- Opening Delimiter -

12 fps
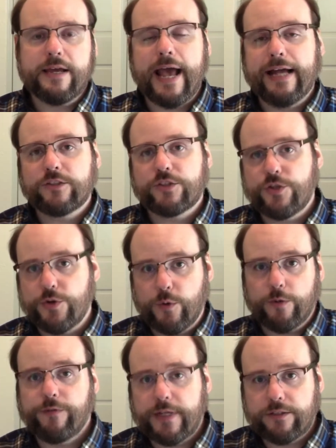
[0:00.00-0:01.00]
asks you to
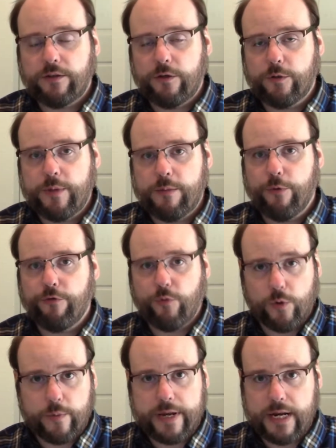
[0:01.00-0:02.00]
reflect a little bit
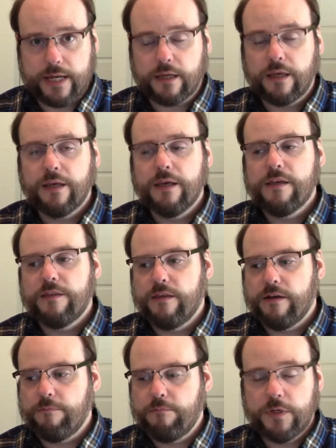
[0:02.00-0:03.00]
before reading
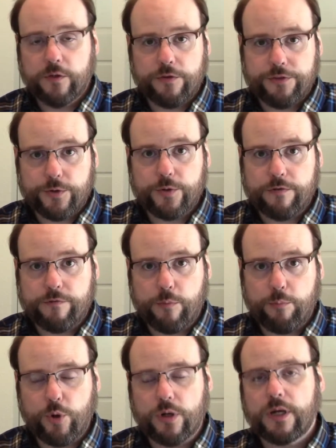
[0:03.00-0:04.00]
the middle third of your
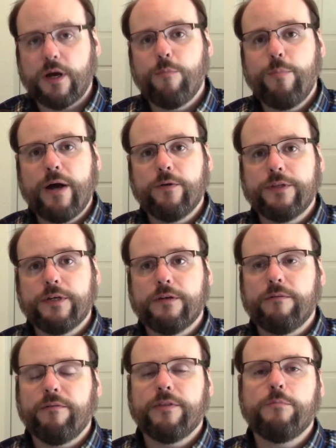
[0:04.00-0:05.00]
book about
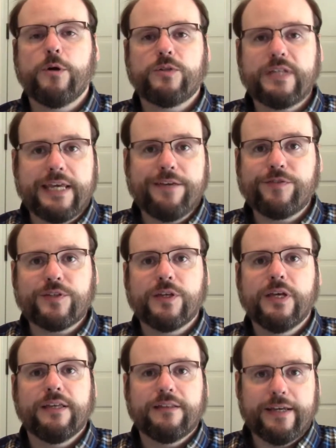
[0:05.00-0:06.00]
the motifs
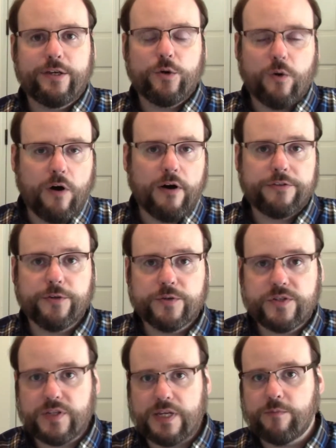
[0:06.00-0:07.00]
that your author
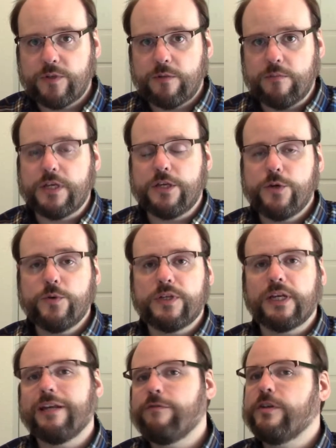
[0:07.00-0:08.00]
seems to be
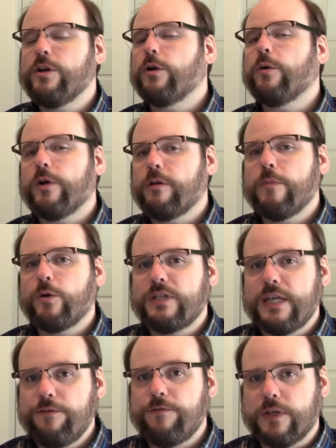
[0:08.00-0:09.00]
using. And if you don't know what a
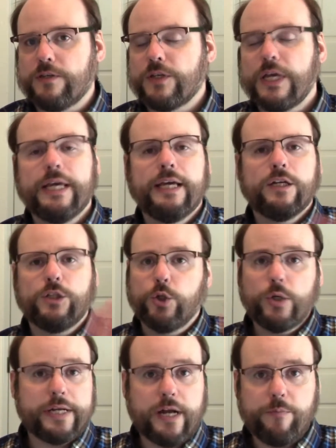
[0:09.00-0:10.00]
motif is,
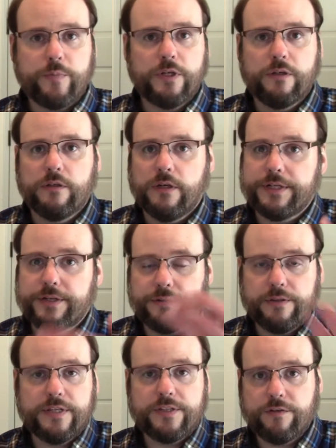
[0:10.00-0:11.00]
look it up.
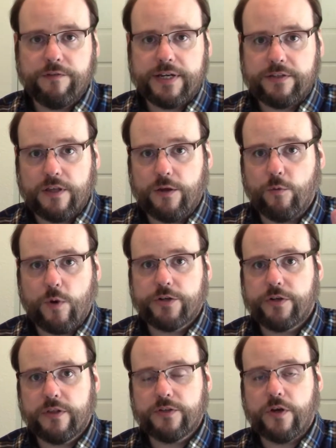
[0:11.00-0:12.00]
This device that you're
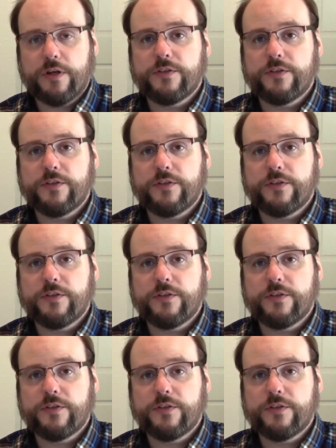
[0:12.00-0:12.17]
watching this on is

- Closing Delimiter -

▶ ASSIGNMENT: Give again exactly the lines from the one holding "[0:07.00-0:08.00]" to the final line of the records, both ends included, and nothing more. Pictures do not belong in the copy.

▶ WRITTEN ANSWER:
[0:07.00-0:08.00]
seems to be
[0:08.00-0:09.00]
using. And if you don't know what a
[0:09.00-0:10.00]
motif is,
[0:10.00-0:11.00]
look it up.
[0:11.00-0:12.00]
This device that you're
[0:12.00-0:12.17]
watching this on is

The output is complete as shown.